:: Exercise objective ::
Your copy should match the records exactly, except that no pictures appear in it.

:: Exercise materials ::
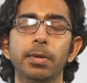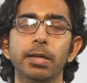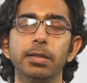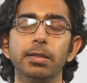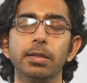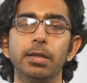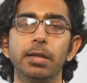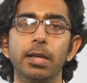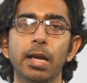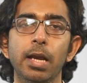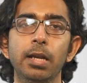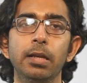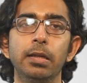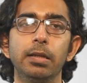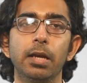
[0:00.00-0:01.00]
medicine
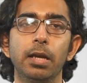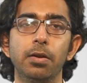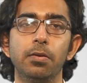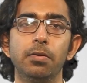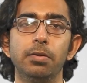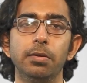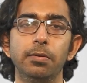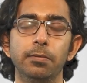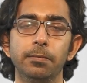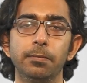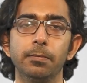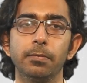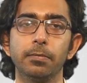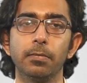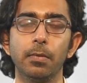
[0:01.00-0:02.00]
can and cannot do.
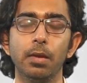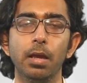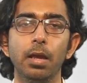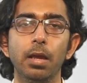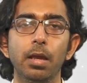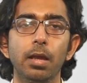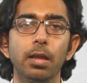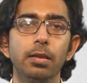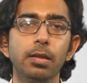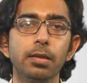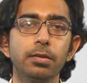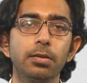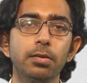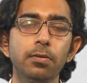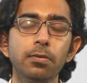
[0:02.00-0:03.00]

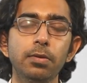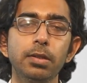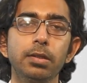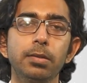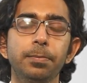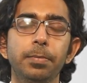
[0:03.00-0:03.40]
Thus, through this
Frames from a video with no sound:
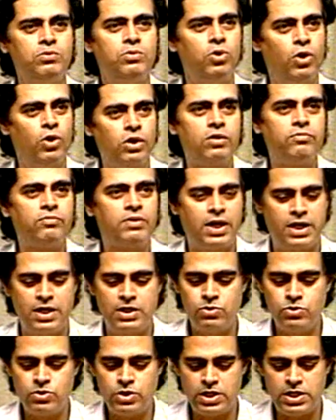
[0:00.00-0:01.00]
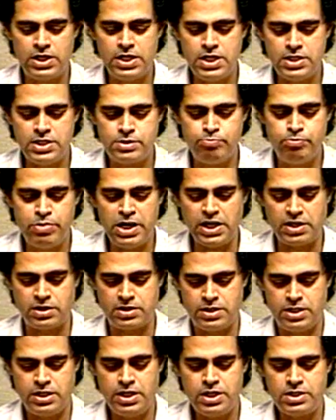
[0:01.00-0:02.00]
lot of current. You know, each bit,
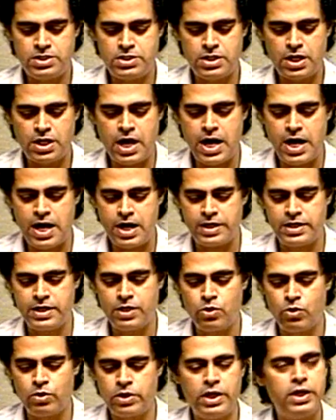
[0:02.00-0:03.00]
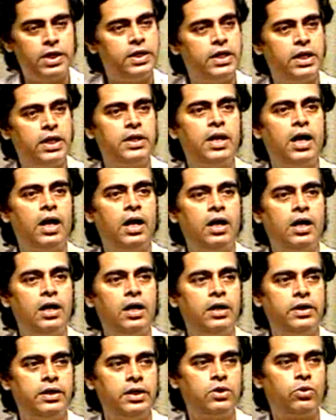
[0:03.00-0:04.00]
each decoded data,
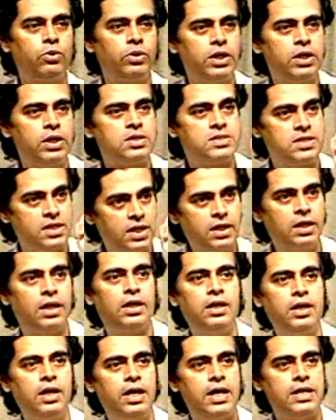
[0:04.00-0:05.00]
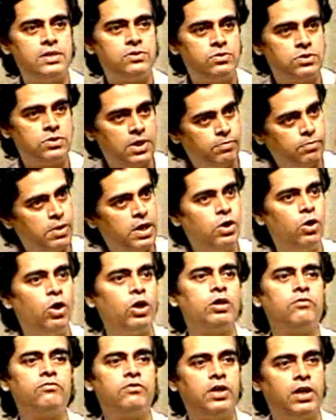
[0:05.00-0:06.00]
decoded signal has to supply lot
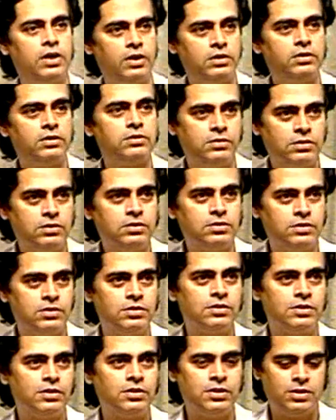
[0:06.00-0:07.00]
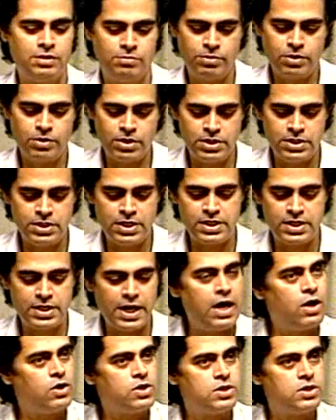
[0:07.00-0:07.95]
of current. Because these are diodes,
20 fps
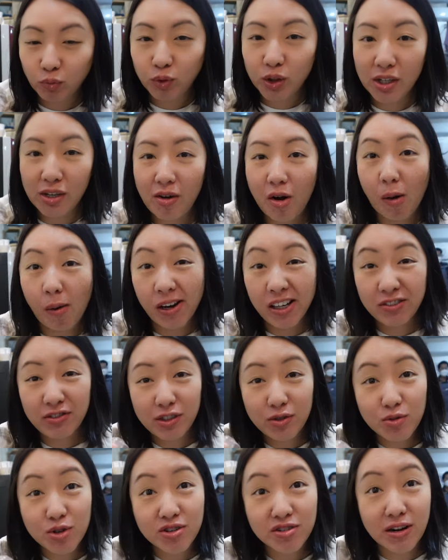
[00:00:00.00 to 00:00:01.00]
Well, if
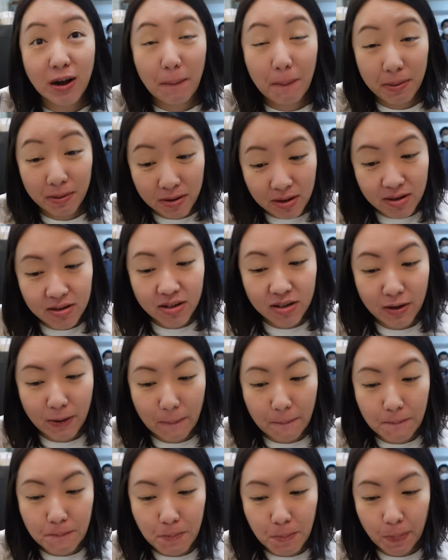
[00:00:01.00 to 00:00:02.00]
you would stop
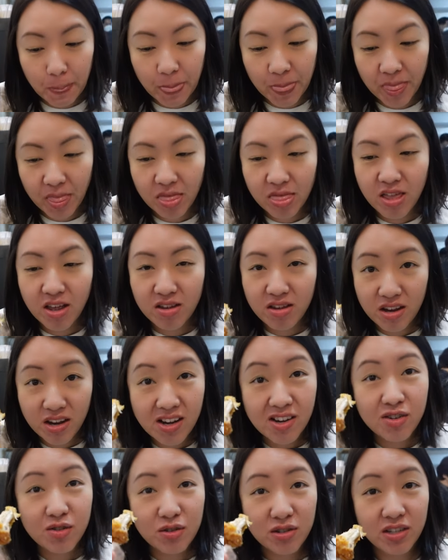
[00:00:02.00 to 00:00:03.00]
vlogging, then
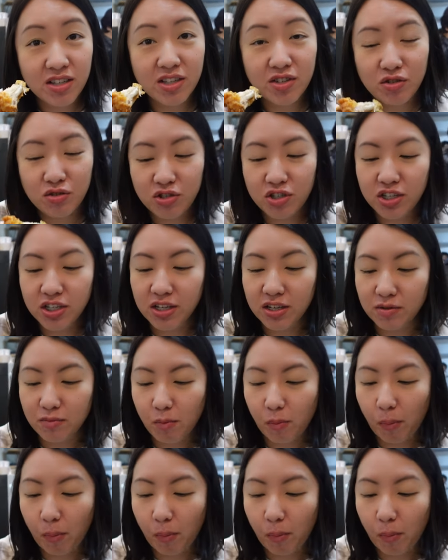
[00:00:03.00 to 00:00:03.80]
yeah, you can get your chicken.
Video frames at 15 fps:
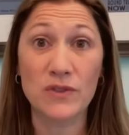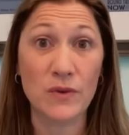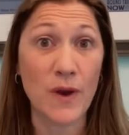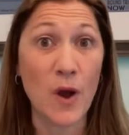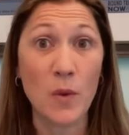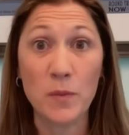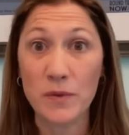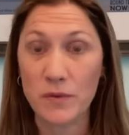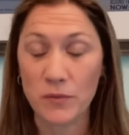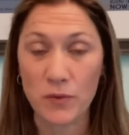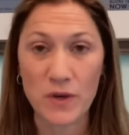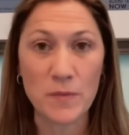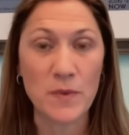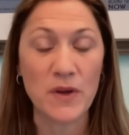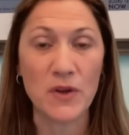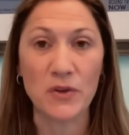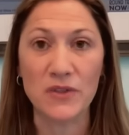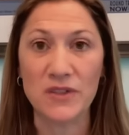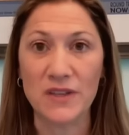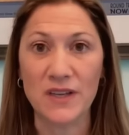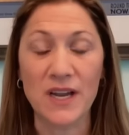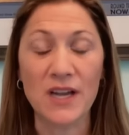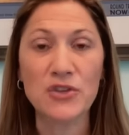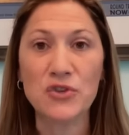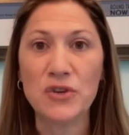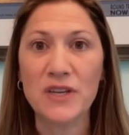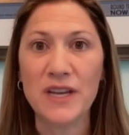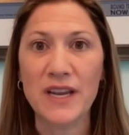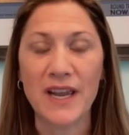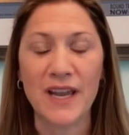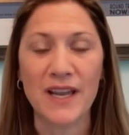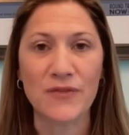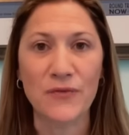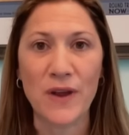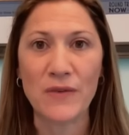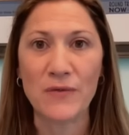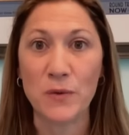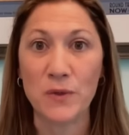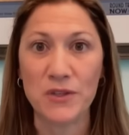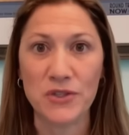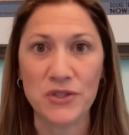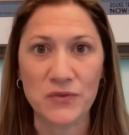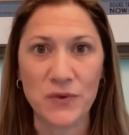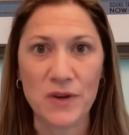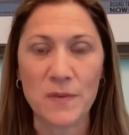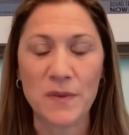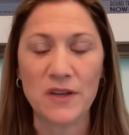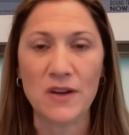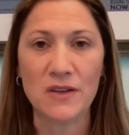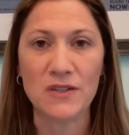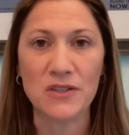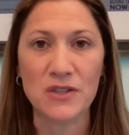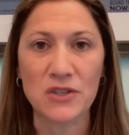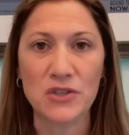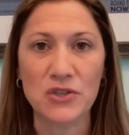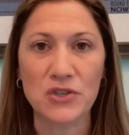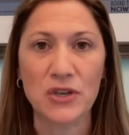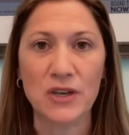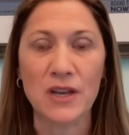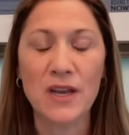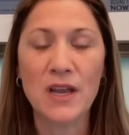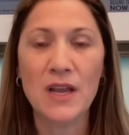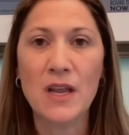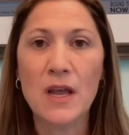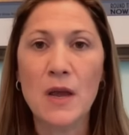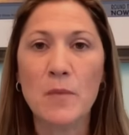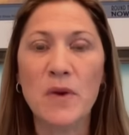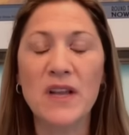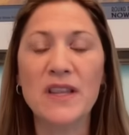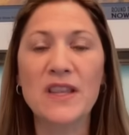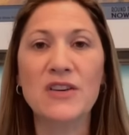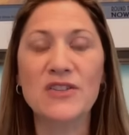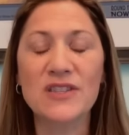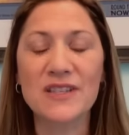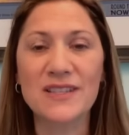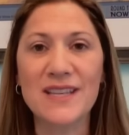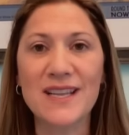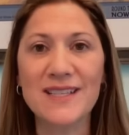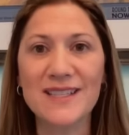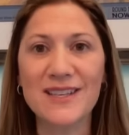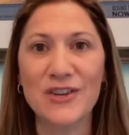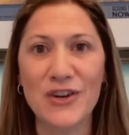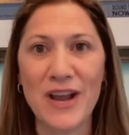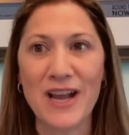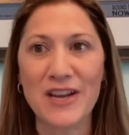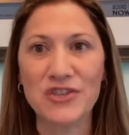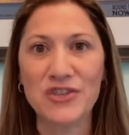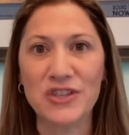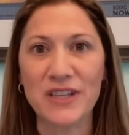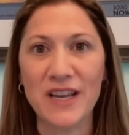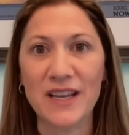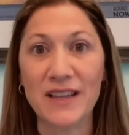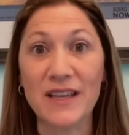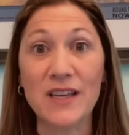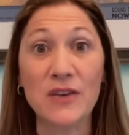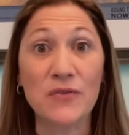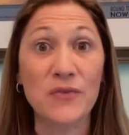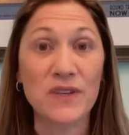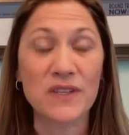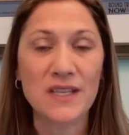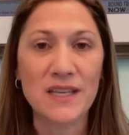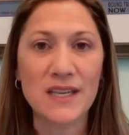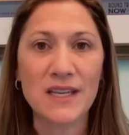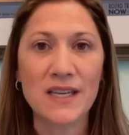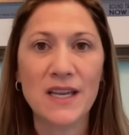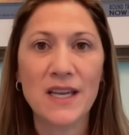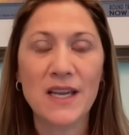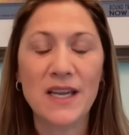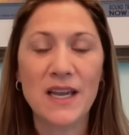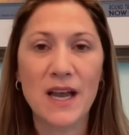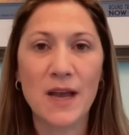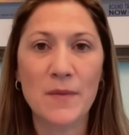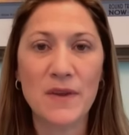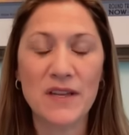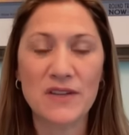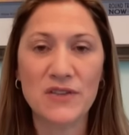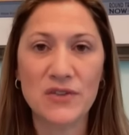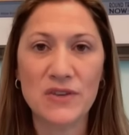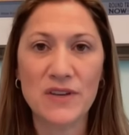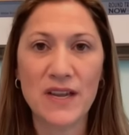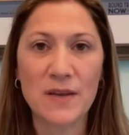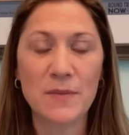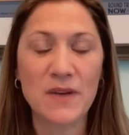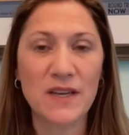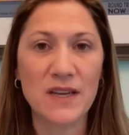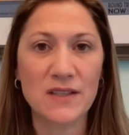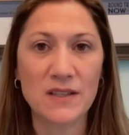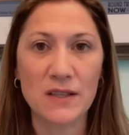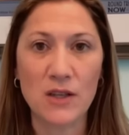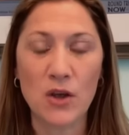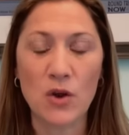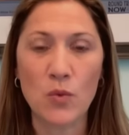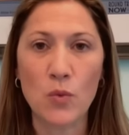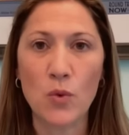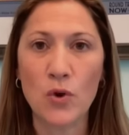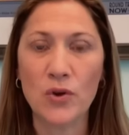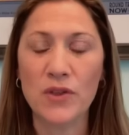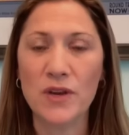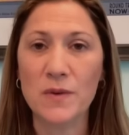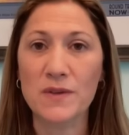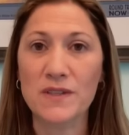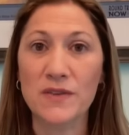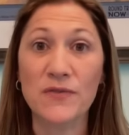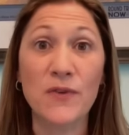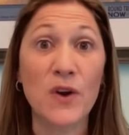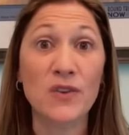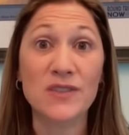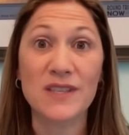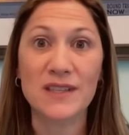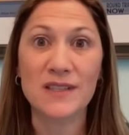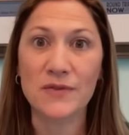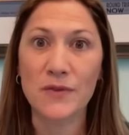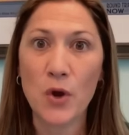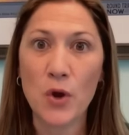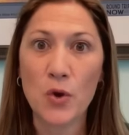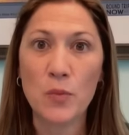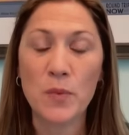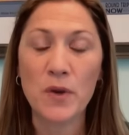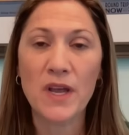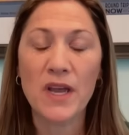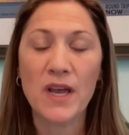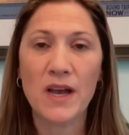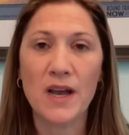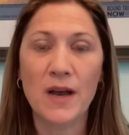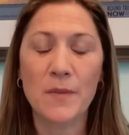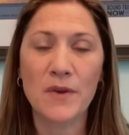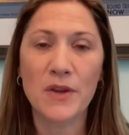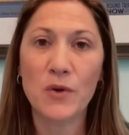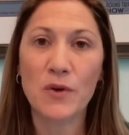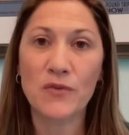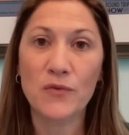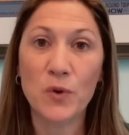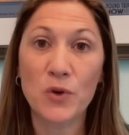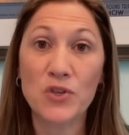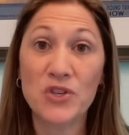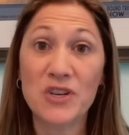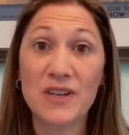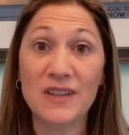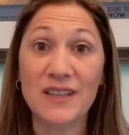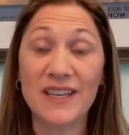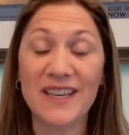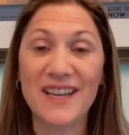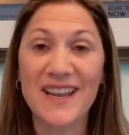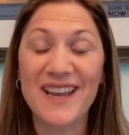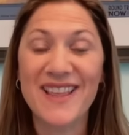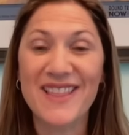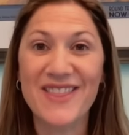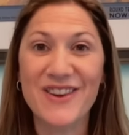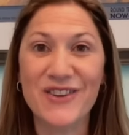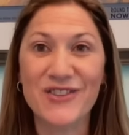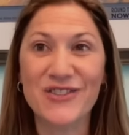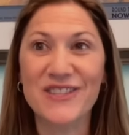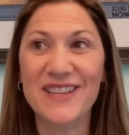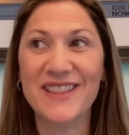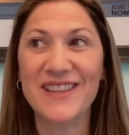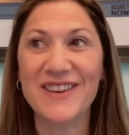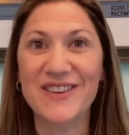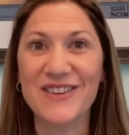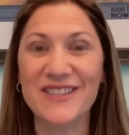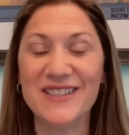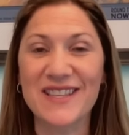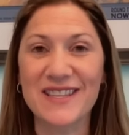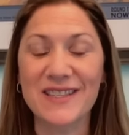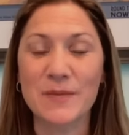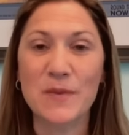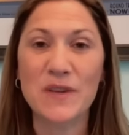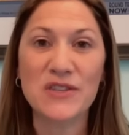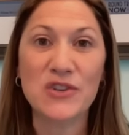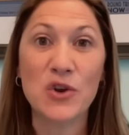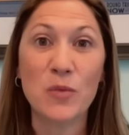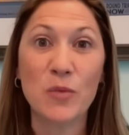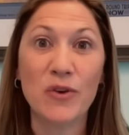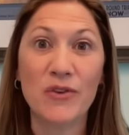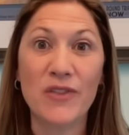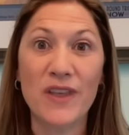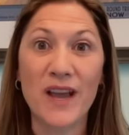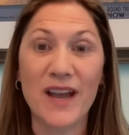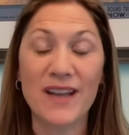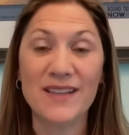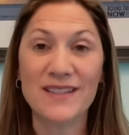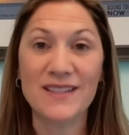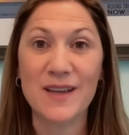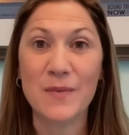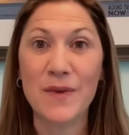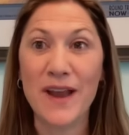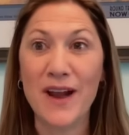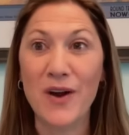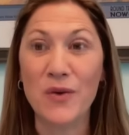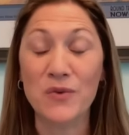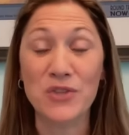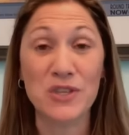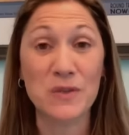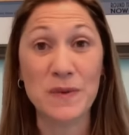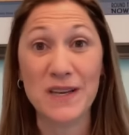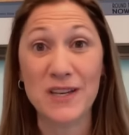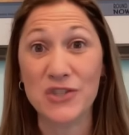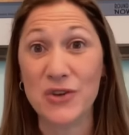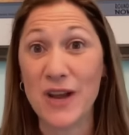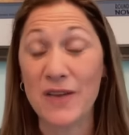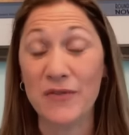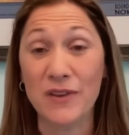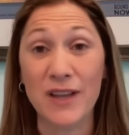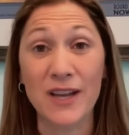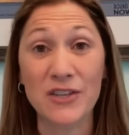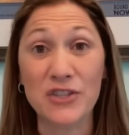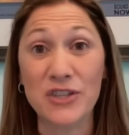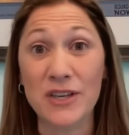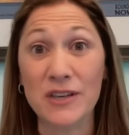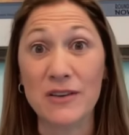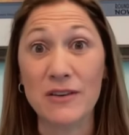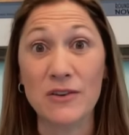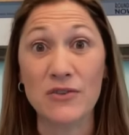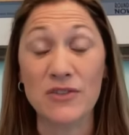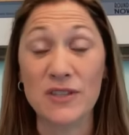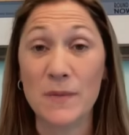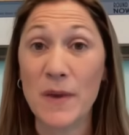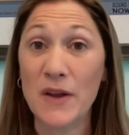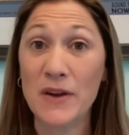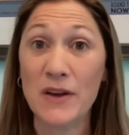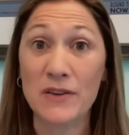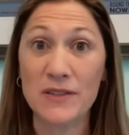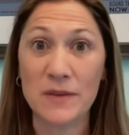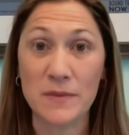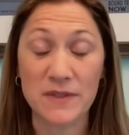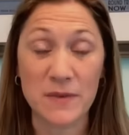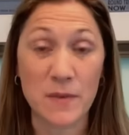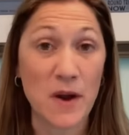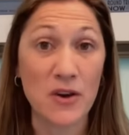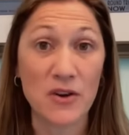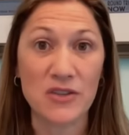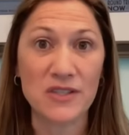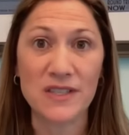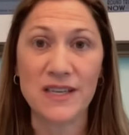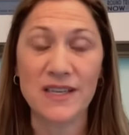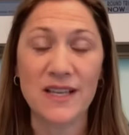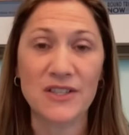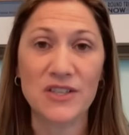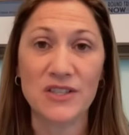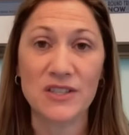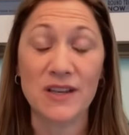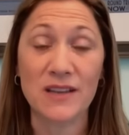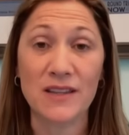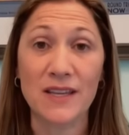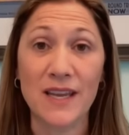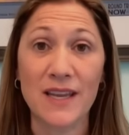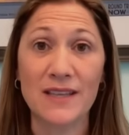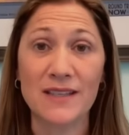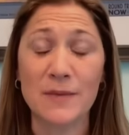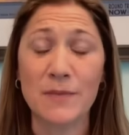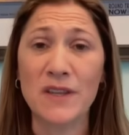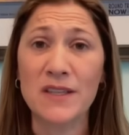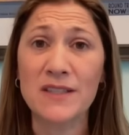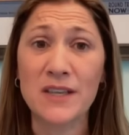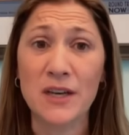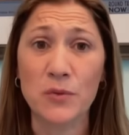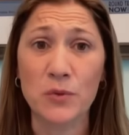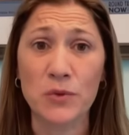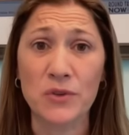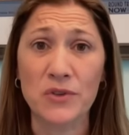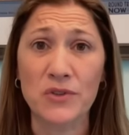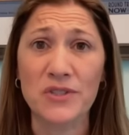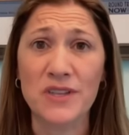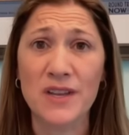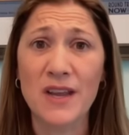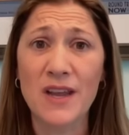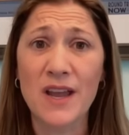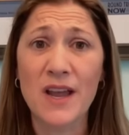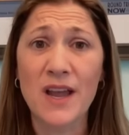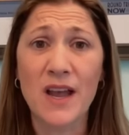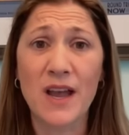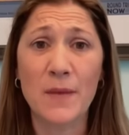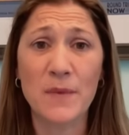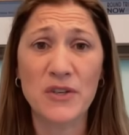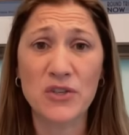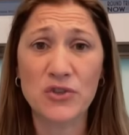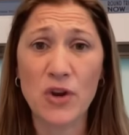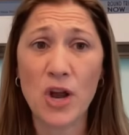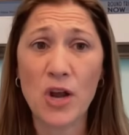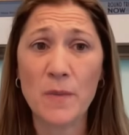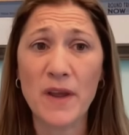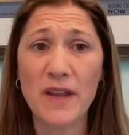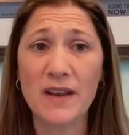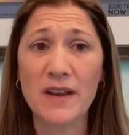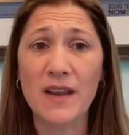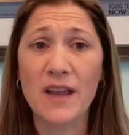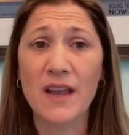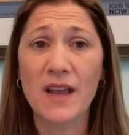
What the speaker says: to help rebuild the country and fight for religious freedom in the constitution. But there's a sense internationally, I think, of fatigue in Sudan because of the long war. There is a false sense of hope. You know, unfortunately, there's this misnomer that somehow just because you have an election, you're somehow now a democracy, and that's just not the case. And military rulers and strongmen,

:: Output of the exercise ::
[0:00.00-0:01.00]
medicine
[0:01.00-0:02.00]
can and cannot do.
[0:02.00-0:03.00]

[0:03.00-0:03.40]
Thus, through this
Frames from a video with no sound:
[0:00.00-0:01.00]
[0:01.00-0:02.00]
lot of current. You know, each bit,
[0:02.00-0:03.00]
[0:03.00-0:04.00]
each decoded data,
[0:04.00-0:05.00]
[0:05.00-0:06.00]
decoded signal has to supply lot
[0:06.00-0:07.00]
[0:07.00-0:07.95]
of current. Because these are diodes,
20 fps
[00:00:00.00 to 00:00:01.00]
Well, if
[00:00:01.00 to 00:00:02.00]
you would stop
[00:00:02.00 to 00:00:03.00]
vlogging, then
[00:00:03.00 to 00:00:03.80]
yeah, you can get your chicken.
Video frames at 15 fps:
What the speaker says: to help rebuild the country and fight for religious freedom in the constitution. But there's a sense internationally, I think, of fatigue in Sudan because of the long war. There is a false sense of hope. You know, unfortunately, there's this misnomer that somehow just because you have an election, you're somehow now a democracy, and that's just not the case. And military rulers and strongmen,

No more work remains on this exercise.